> _Your task_
The whole listing needs retyping exactly; keep the pictures out of it.
BEGIN
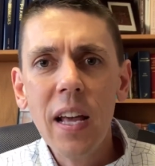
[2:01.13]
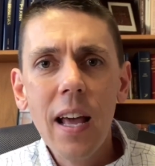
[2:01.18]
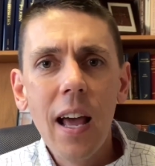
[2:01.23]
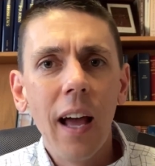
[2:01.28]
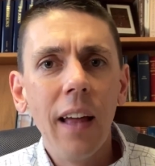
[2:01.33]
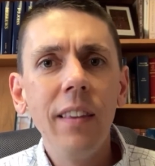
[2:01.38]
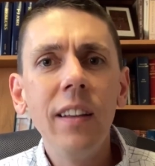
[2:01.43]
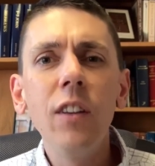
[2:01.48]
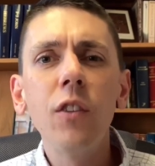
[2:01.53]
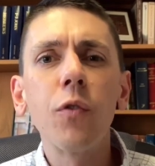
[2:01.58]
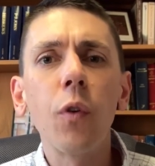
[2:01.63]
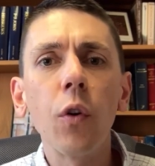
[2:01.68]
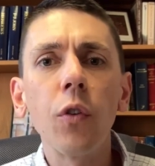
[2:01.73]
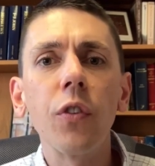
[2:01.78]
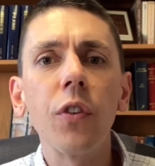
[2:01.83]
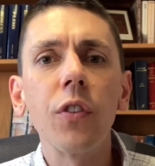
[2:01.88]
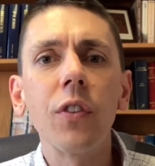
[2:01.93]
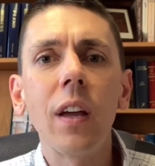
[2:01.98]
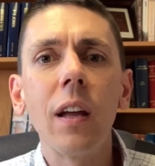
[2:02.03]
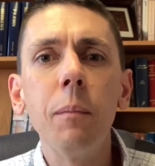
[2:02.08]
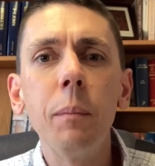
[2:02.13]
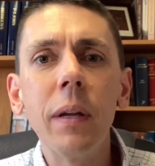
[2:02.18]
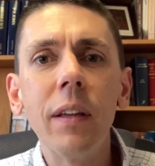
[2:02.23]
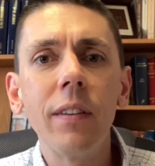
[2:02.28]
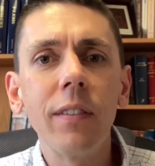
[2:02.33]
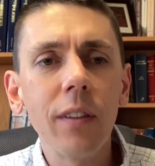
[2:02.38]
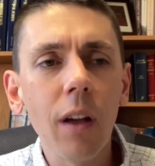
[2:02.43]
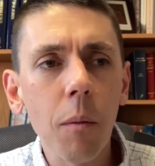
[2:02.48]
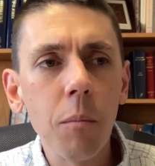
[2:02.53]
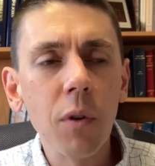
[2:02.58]
And these verses can be
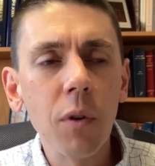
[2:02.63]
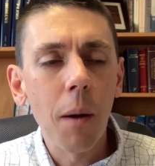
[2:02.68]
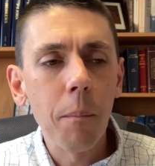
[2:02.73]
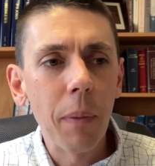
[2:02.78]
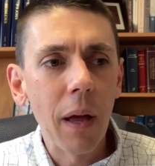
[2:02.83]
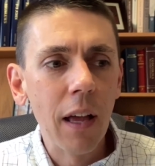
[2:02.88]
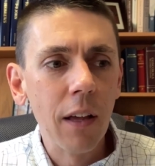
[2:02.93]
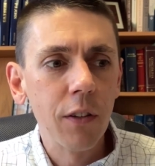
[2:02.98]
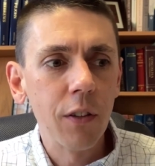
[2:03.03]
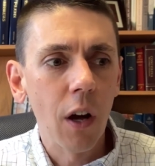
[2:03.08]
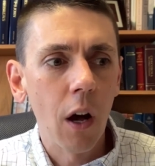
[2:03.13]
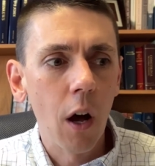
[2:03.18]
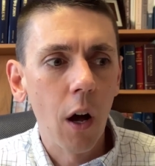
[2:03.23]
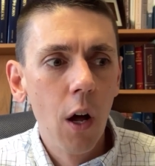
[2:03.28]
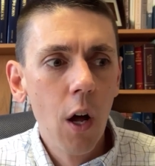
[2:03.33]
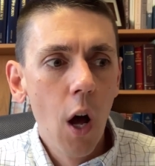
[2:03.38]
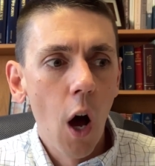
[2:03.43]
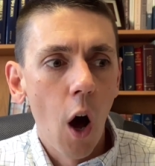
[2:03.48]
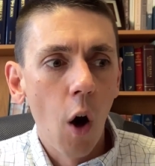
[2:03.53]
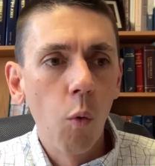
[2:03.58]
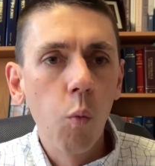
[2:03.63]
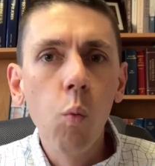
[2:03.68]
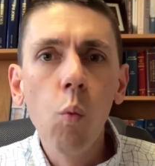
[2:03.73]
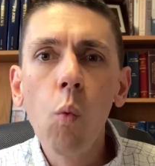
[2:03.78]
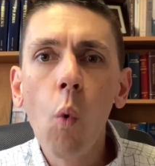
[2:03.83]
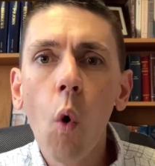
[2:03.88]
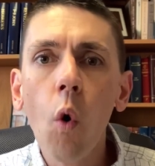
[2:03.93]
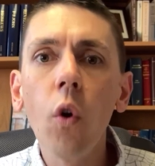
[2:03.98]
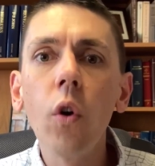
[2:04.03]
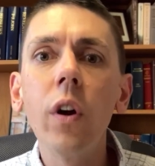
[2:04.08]
summed as a, a
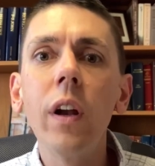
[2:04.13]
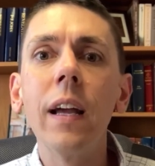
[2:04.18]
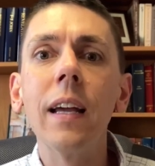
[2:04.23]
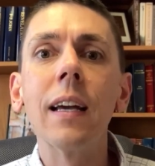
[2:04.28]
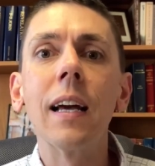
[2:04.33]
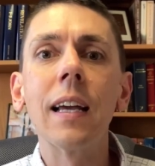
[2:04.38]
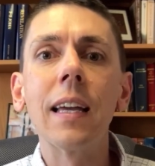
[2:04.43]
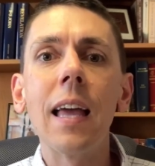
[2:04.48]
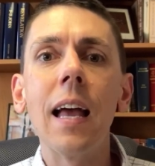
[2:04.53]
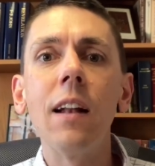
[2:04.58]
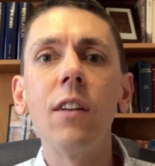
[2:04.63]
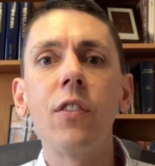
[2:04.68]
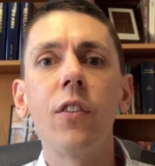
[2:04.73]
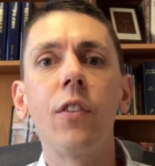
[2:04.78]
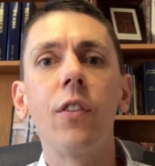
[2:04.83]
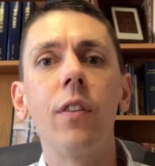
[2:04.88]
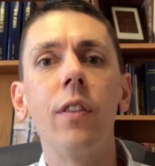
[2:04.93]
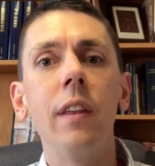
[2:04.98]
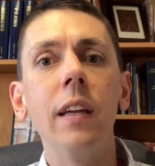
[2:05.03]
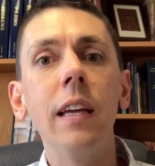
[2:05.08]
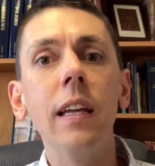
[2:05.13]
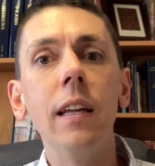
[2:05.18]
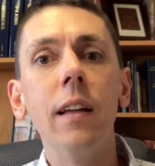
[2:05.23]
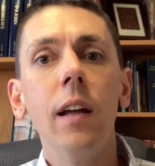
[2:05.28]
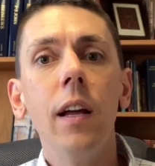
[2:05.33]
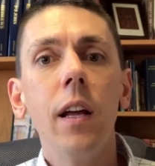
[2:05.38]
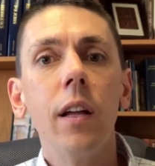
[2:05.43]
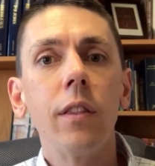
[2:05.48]
warning against the,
END
> _Solution to the problem_
[2:01.13]
[2:01.18]
[2:01.23]
[2:01.28]
[2:01.33]
[2:01.38]
[2:01.43]
[2:01.48]
[2:01.53]
[2:01.58]
[2:01.63]
[2:01.68]
[2:01.73]
[2:01.78]
[2:01.83]
[2:01.88]
[2:01.93]
[2:01.98]
[2:02.03]
[2:02.08]
[2:02.13]
[2:02.18]
[2:02.23]
[2:02.28]
[2:02.33]
[2:02.38]
[2:02.43]
[2:02.48]
[2:02.53]
[2:02.58]
And these verses can be
[2:02.63]
[2:02.68]
[2:02.73]
[2:02.78]
[2:02.83]
[2:02.88]
[2:02.93]
[2:02.98]
[2:03.03]
[2:03.08]
[2:03.13]
[2:03.18]
[2:03.23]
[2:03.28]
[2:03.33]
[2:03.38]
[2:03.43]
[2:03.48]
[2:03.53]
[2:03.58]
[2:03.63]
[2:03.68]
[2:03.73]
[2:03.78]
[2:03.83]
[2:03.88]
[2:03.93]
[2:03.98]
[2:04.03]
[2:04.08]
summed as a, a
[2:04.13]
[2:04.18]
[2:04.23]
[2:04.28]
[2:04.33]
[2:04.38]
[2:04.43]
[2:04.48]
[2:04.53]
[2:04.58]
[2:04.63]
[2:04.68]
[2:04.73]
[2:04.78]
[2:04.83]
[2:04.88]
[2:04.93]
[2:04.98]
[2:05.03]
[2:05.08]
[2:05.13]
[2:05.18]
[2:05.23]
[2:05.28]
[2:05.33]
[2:05.38]
[2:05.43]
[2:05.48]
warning against the,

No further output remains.